CTP and parS coordinate ParB partition complex dynamics and ParA-ATPase activation for ParABS-mediated DNA partitioning
James A. Taylor, Yeonee Seol, Jagat B. Budhathoki, Keir C. Neuman, Kiyoshi Mizuuchi
Abstract
ParABS partition systems, comprising the centromere-like DNA sequence parS , the parS -binding ParB-CTPase, and the nucleoid-binding ParA-ATPase, ensure faithful segregation of bacterial chromosomes and low-copy-number plasmids. F-plasmid partition complexes containing ParB F and parS F move by generating and following a local concentration gradient of nucleoid-bound ParA F . However, the process through which ParB F activates ParA F -ATPase has not been defined.

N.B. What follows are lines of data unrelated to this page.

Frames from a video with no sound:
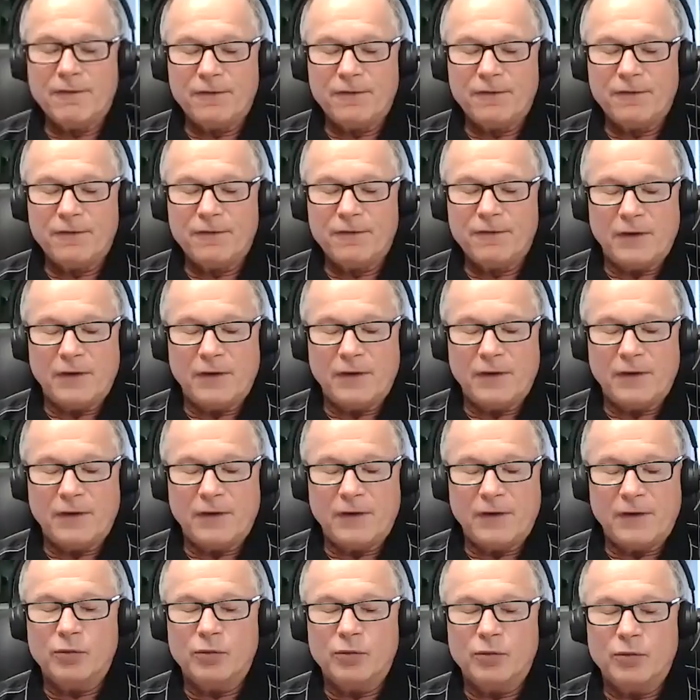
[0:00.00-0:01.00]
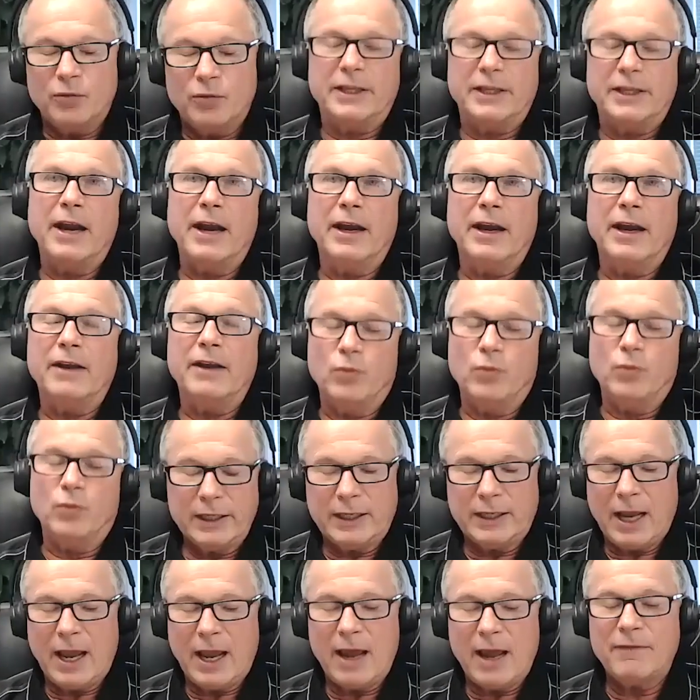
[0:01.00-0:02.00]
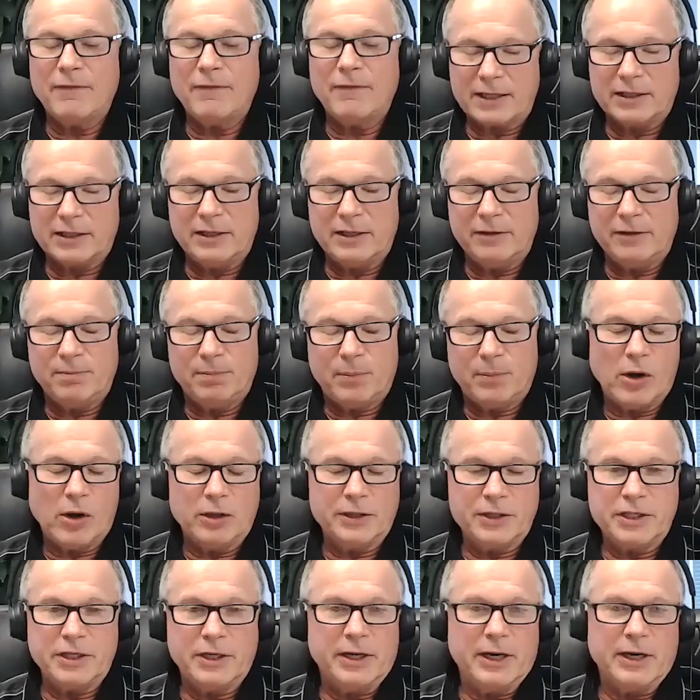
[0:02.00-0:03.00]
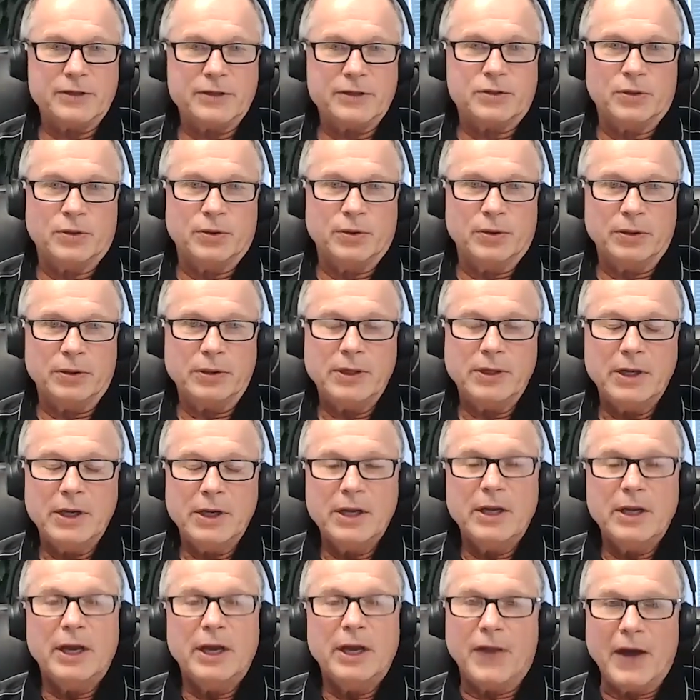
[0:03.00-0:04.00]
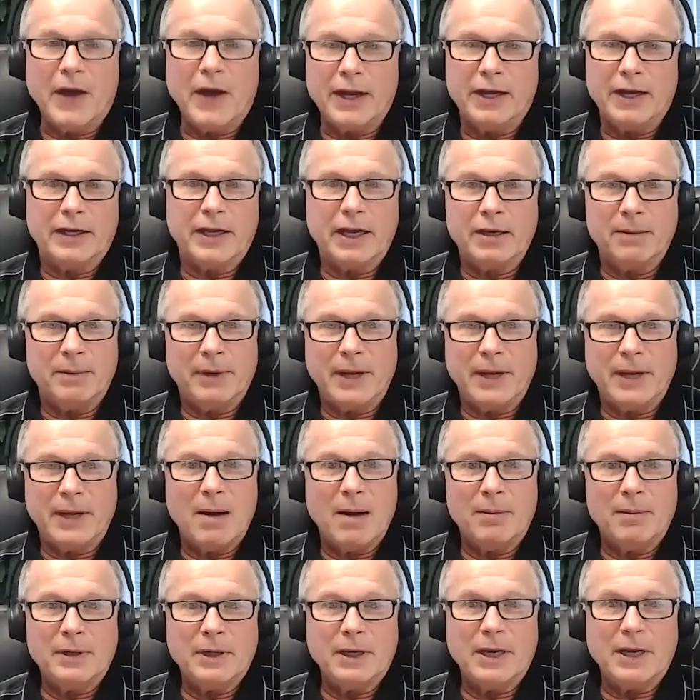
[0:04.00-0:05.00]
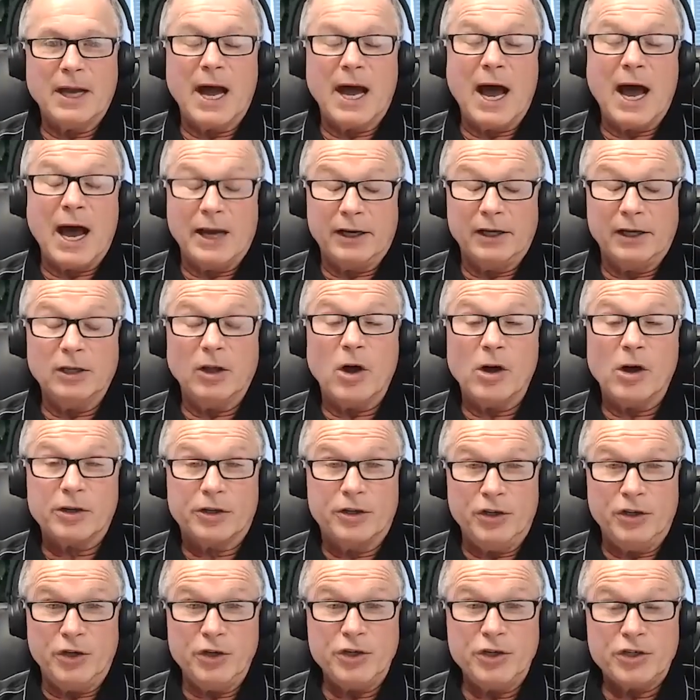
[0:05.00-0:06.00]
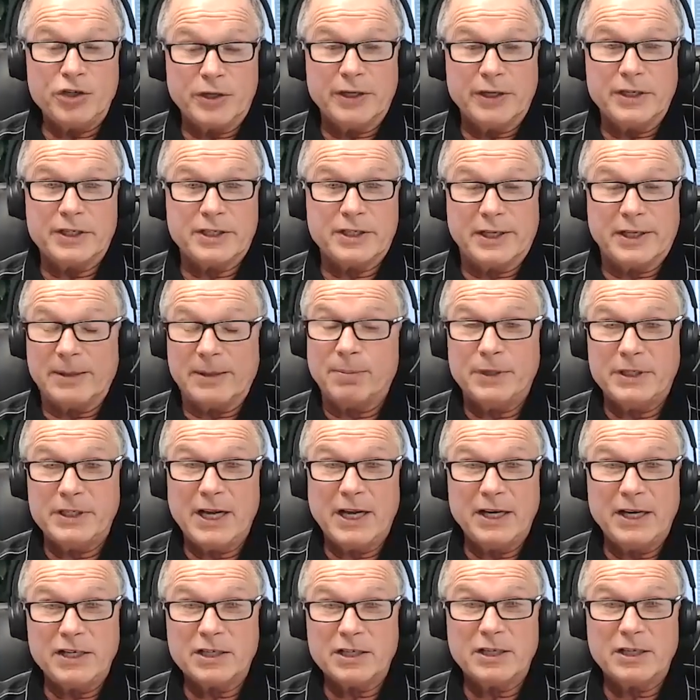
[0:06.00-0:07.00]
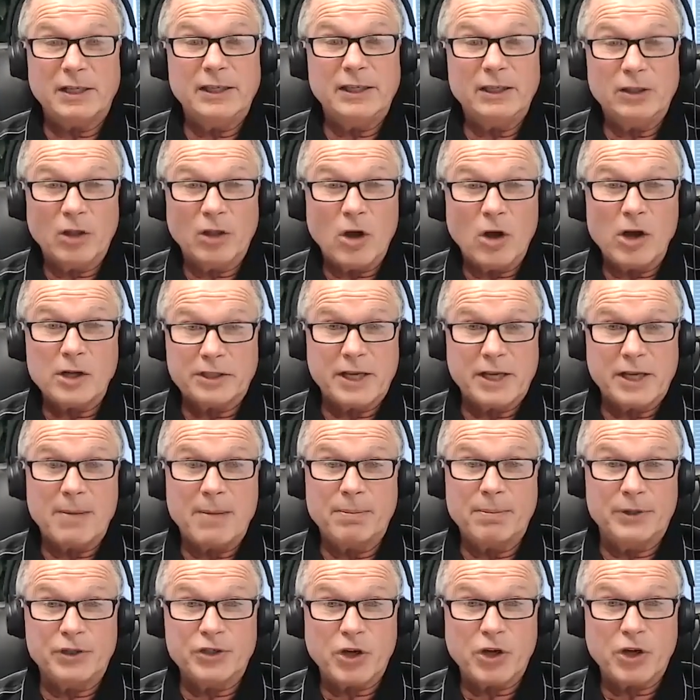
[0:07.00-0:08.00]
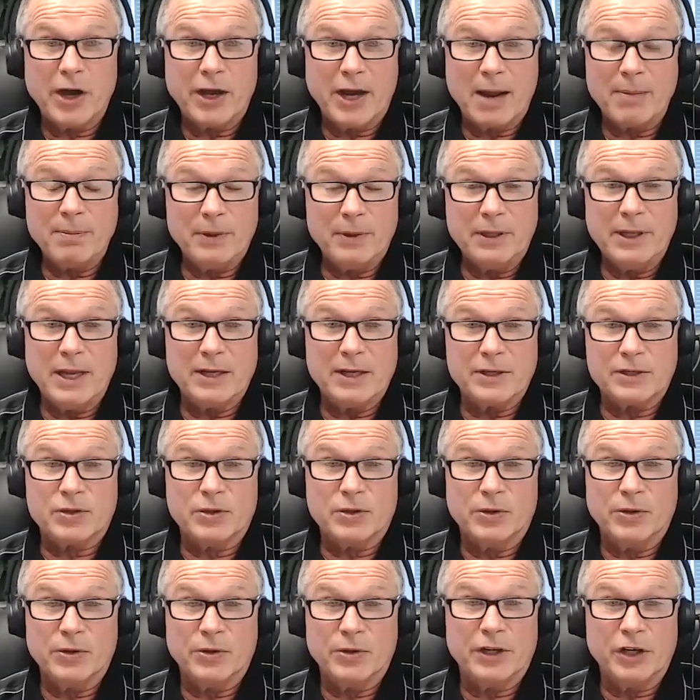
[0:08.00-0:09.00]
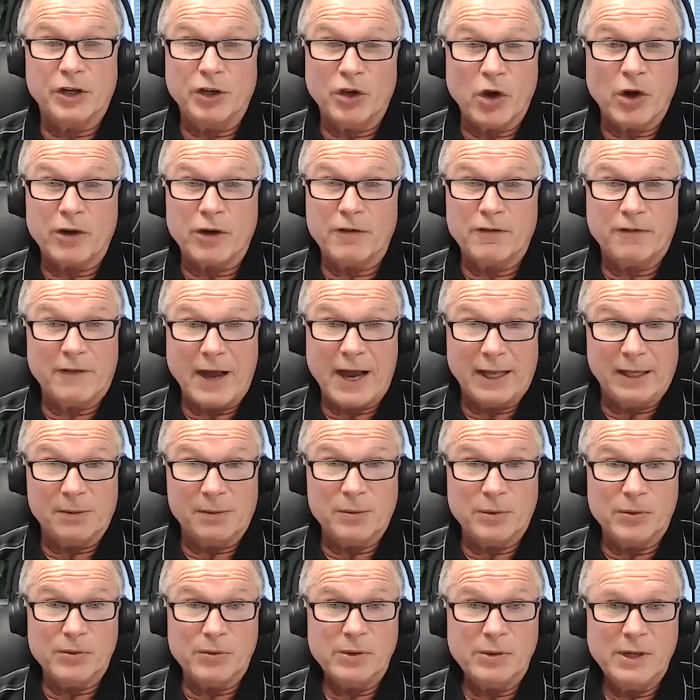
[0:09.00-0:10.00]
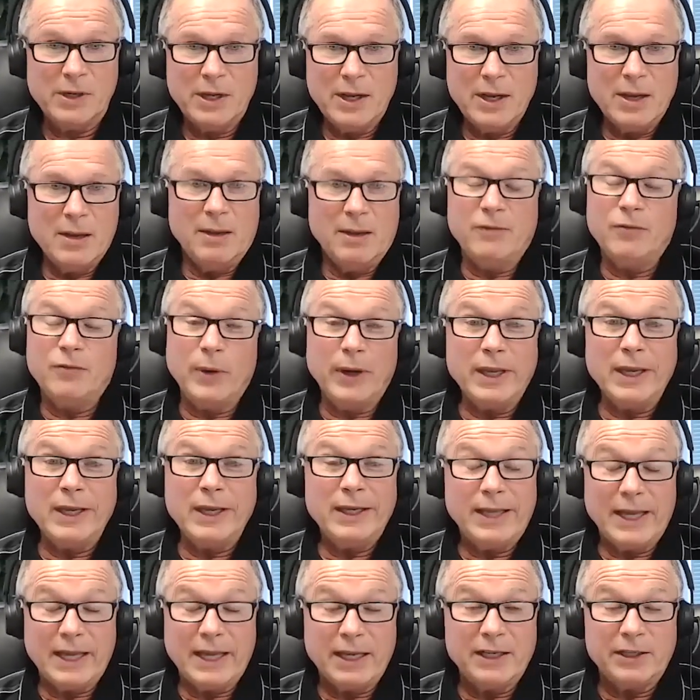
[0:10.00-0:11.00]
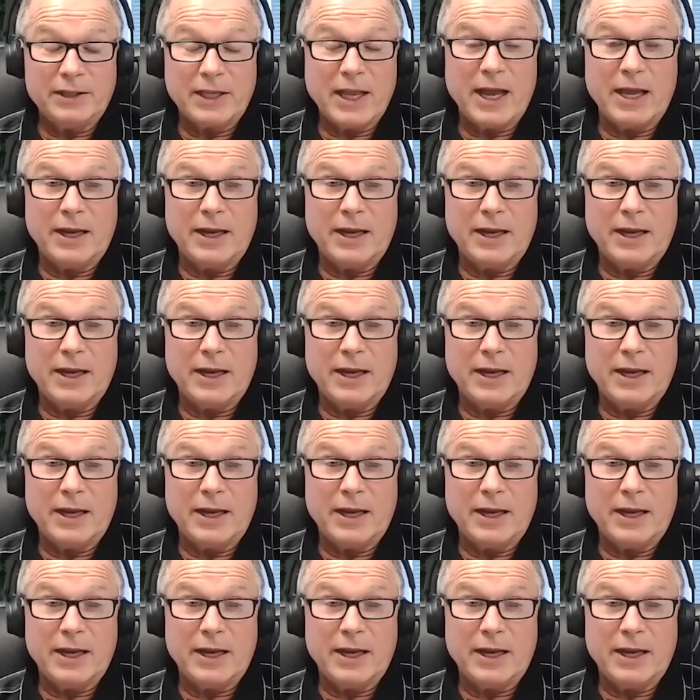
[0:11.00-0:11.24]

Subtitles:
realizing that if we can have active biology in our soil, and they are going to be able to unlock nutrients that are potentially locked up and tied up in that soil that are not available, if we can get at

We studied CTP- and parS F -modulated ParA F –ParB F complex assembly, in which DNA-bound ParA F -ATP dimers are activated for ATP hydrolysis by interacting with two ParB F N-terminal domains. CTP or parS F enhances the ATPase rate without significantly accelerating ParA F –ParB F complex assembly. Together, parS F and CTP accelerate ParA F –ParB F assembly without further significant increase in ATPase rate. Magnetic-tweezers experiments showed that CTP promotes multiple ParB F loading onto parS F -containing DNA, generating condensed partition complex-like assemblies. We propose that ParB F in the partition complex adopts a conformation that enhances ParB F –ParB F and ParA F –ParB F interactions promoting efficient partitioning.